◆ Source data ◆
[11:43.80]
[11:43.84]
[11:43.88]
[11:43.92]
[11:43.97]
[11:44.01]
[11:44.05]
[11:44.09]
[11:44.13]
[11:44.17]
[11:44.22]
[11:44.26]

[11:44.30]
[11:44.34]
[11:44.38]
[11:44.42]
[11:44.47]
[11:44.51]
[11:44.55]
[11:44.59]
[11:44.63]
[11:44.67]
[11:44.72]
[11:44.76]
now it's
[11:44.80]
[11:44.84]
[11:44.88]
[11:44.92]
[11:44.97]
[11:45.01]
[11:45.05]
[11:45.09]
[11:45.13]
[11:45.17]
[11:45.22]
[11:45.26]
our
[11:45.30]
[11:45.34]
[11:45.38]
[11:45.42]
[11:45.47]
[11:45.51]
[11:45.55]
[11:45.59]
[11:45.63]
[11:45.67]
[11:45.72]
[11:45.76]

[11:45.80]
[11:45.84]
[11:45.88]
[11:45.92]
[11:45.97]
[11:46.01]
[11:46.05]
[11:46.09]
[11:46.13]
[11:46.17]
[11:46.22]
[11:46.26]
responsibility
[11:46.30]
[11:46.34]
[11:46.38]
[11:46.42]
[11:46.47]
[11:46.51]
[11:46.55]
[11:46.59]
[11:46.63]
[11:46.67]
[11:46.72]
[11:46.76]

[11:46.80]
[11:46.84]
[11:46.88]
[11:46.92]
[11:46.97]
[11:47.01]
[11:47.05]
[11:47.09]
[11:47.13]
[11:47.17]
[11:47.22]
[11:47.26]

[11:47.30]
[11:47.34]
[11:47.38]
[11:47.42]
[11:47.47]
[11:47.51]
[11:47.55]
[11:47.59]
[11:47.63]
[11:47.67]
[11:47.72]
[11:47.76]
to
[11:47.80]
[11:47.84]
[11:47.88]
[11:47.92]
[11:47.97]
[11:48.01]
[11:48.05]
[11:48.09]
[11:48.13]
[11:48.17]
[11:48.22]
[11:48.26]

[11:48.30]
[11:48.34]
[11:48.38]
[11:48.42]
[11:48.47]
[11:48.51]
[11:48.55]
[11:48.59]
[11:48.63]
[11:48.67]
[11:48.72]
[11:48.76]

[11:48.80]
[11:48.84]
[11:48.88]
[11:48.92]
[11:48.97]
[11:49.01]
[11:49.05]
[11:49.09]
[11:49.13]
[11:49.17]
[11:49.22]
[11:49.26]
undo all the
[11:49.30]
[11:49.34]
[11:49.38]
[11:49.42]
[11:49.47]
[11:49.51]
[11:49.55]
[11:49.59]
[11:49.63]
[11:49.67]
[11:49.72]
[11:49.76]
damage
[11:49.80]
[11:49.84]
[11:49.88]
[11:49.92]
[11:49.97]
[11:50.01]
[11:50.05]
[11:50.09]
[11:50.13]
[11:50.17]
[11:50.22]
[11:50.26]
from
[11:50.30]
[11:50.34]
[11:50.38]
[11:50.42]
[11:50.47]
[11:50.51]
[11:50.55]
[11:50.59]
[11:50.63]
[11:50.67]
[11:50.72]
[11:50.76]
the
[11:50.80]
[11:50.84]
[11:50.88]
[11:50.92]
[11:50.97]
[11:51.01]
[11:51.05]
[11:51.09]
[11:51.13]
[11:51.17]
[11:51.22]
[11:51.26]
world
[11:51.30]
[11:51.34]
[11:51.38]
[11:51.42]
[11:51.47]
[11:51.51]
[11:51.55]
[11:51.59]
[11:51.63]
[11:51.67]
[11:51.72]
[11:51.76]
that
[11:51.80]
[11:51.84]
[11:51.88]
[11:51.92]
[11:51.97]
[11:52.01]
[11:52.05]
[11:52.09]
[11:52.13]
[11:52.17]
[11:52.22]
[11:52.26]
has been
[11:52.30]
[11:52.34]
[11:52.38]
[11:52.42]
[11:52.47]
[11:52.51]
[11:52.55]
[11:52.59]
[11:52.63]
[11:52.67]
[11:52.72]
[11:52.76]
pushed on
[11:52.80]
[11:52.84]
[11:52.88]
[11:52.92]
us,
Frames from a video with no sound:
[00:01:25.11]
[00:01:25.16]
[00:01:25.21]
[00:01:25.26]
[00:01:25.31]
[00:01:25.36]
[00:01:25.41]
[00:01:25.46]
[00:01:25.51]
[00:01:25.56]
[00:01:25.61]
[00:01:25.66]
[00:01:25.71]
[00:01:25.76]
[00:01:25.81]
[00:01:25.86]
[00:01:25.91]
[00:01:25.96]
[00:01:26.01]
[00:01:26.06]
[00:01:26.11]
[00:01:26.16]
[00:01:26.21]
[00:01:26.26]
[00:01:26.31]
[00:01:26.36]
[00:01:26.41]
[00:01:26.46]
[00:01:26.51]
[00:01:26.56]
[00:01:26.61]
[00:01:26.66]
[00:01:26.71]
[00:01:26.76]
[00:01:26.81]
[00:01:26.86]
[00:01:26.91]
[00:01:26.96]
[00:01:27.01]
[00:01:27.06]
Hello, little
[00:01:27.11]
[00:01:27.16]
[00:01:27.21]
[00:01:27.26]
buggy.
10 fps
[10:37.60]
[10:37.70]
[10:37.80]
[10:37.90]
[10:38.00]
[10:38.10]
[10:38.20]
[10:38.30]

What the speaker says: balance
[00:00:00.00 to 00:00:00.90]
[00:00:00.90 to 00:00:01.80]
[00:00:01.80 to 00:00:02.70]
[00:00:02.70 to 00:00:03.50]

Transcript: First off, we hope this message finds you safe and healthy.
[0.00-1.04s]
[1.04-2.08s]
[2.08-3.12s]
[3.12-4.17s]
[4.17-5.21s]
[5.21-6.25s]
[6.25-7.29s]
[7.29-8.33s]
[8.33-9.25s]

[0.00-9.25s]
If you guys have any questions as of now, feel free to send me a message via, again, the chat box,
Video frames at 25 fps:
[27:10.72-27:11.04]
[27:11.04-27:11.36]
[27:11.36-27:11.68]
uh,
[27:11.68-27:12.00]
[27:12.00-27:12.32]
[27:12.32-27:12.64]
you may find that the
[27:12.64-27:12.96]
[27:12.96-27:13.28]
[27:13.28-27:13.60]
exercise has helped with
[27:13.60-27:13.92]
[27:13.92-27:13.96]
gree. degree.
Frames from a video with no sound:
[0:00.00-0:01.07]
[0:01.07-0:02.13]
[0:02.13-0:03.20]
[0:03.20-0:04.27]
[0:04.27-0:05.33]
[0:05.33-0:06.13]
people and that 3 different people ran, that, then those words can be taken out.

◆ Your assignment ◆
Lines from the one containing "[27:13.92-27:13.96]" through the final line of the entries above are to be output exactly; omit all others.

◆ Solution below ◆
[27:13.92-27:13.96]
gree. degree.
Frames from a video with no sound:
[0:00.00-0:01.07]
[0:01.07-0:02.13]
[0:02.13-0:03.20]
[0:03.20-0:04.27]
[0:04.27-0:05.33]
[0:05.33-0:06.13]
people and that 3 different people ran, that, then those words can be taken out.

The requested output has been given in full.